- _Directions for this task_
Transcribe all of the records, leaving out any pictures.
━━━━━ Provided entries ━━━━━
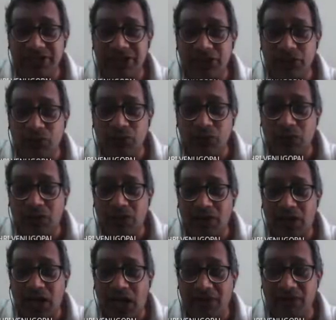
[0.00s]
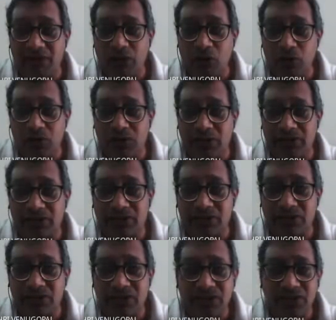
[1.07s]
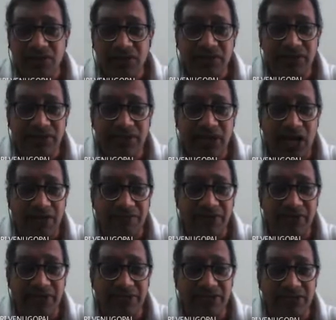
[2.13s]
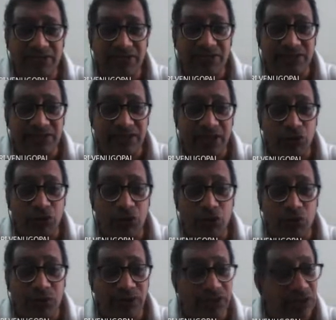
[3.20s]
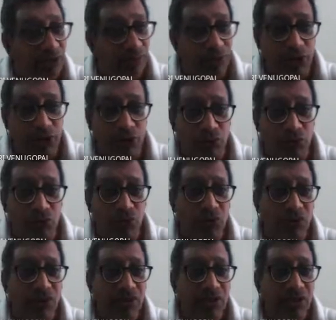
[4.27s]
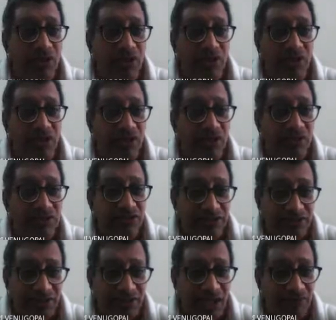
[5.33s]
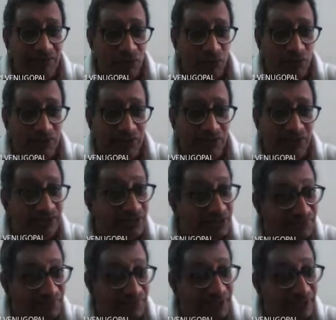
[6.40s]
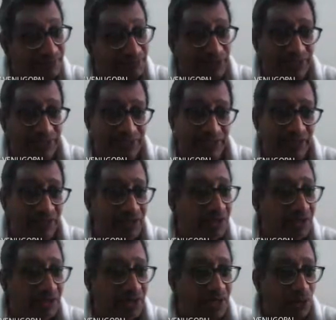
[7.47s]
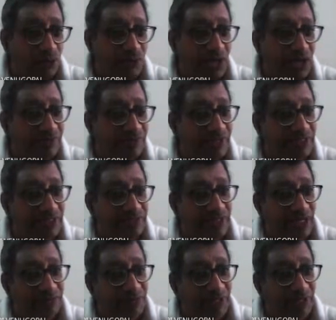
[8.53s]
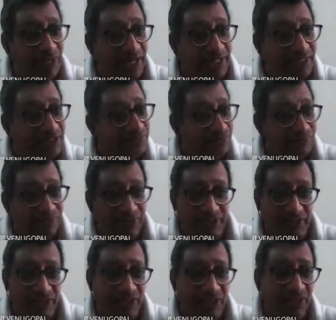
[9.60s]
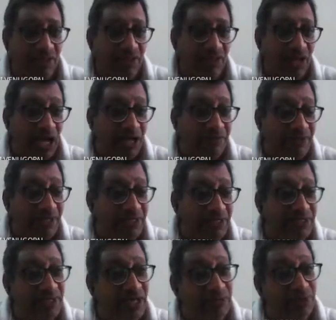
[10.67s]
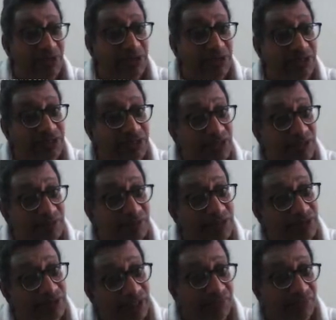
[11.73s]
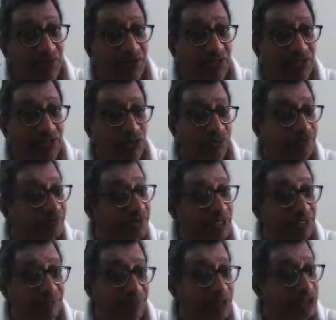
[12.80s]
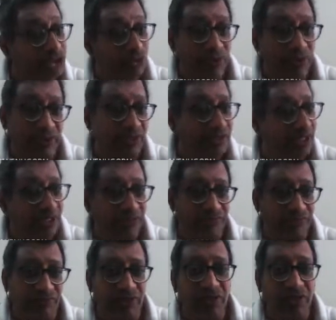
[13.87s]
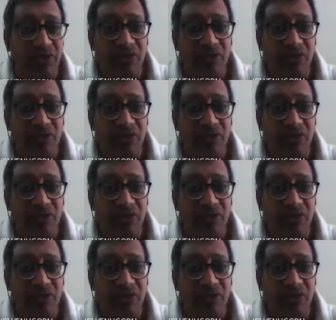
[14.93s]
You have a look at the average, this WQ and W. Just to have a look at it, this will keep changing. Now the average time in line is 15. Average time in the system is 35. So 15 plus 20, 35.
━━━━━
- _Result of this exercise_
[0.00s]
[1.07s]
[2.13s]
[3.20s]
[4.27s]
[5.33s]
[6.40s]
[7.47s]
[8.53s]
[9.60s]
[10.67s]
[11.73s]
[12.80s]
[13.87s]
[14.93s]
You have a look at the average, this WQ and W. Just to have a look at it, this will keep changing. Now the average time in line is 15. Average time in the system is 35. So 15 plus 20, 35.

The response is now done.